Without the pictures, reproduce the records that follow exactly.

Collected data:
########

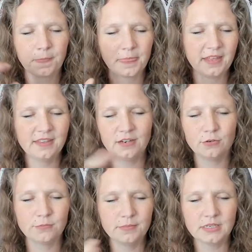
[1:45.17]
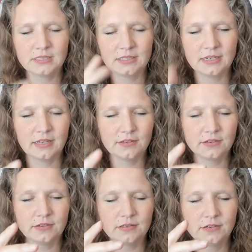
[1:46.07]
And they don't mix
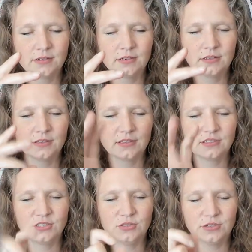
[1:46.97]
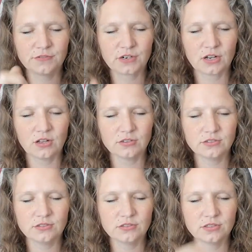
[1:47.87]
together, the two different
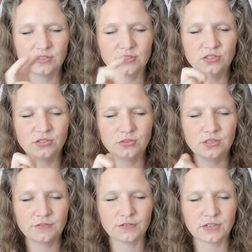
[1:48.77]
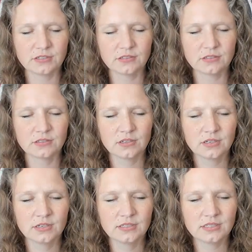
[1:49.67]
colors, so the two different
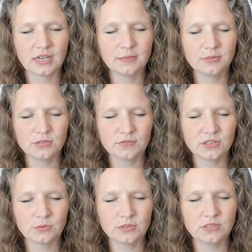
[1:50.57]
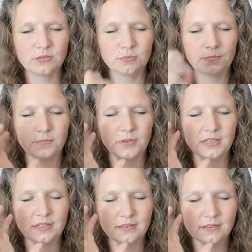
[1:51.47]
types of liquid,
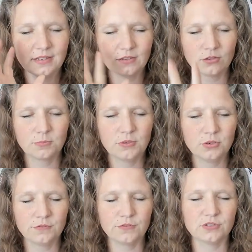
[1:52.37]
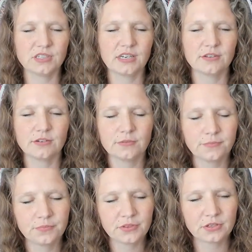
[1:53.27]
but they look beautiful together.
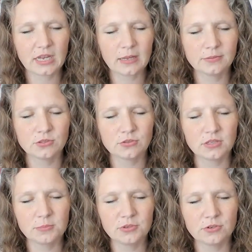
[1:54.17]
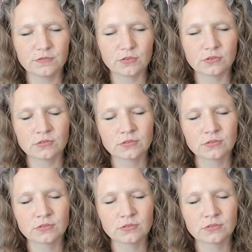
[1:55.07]
They look absolutely beautiful.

########

Solution below:
[1:45.17]
[1:46.07]
And they don't mix
[1:46.97]
[1:47.87]
together, the two different
[1:48.77]
[1:49.67]
colors, so the two different
[1:50.57]
[1:51.47]
types of liquid,
[1:52.37]
[1:53.27]
but they look beautiful together.
[1:54.17]
[1:55.07]
They look absolutely beautiful.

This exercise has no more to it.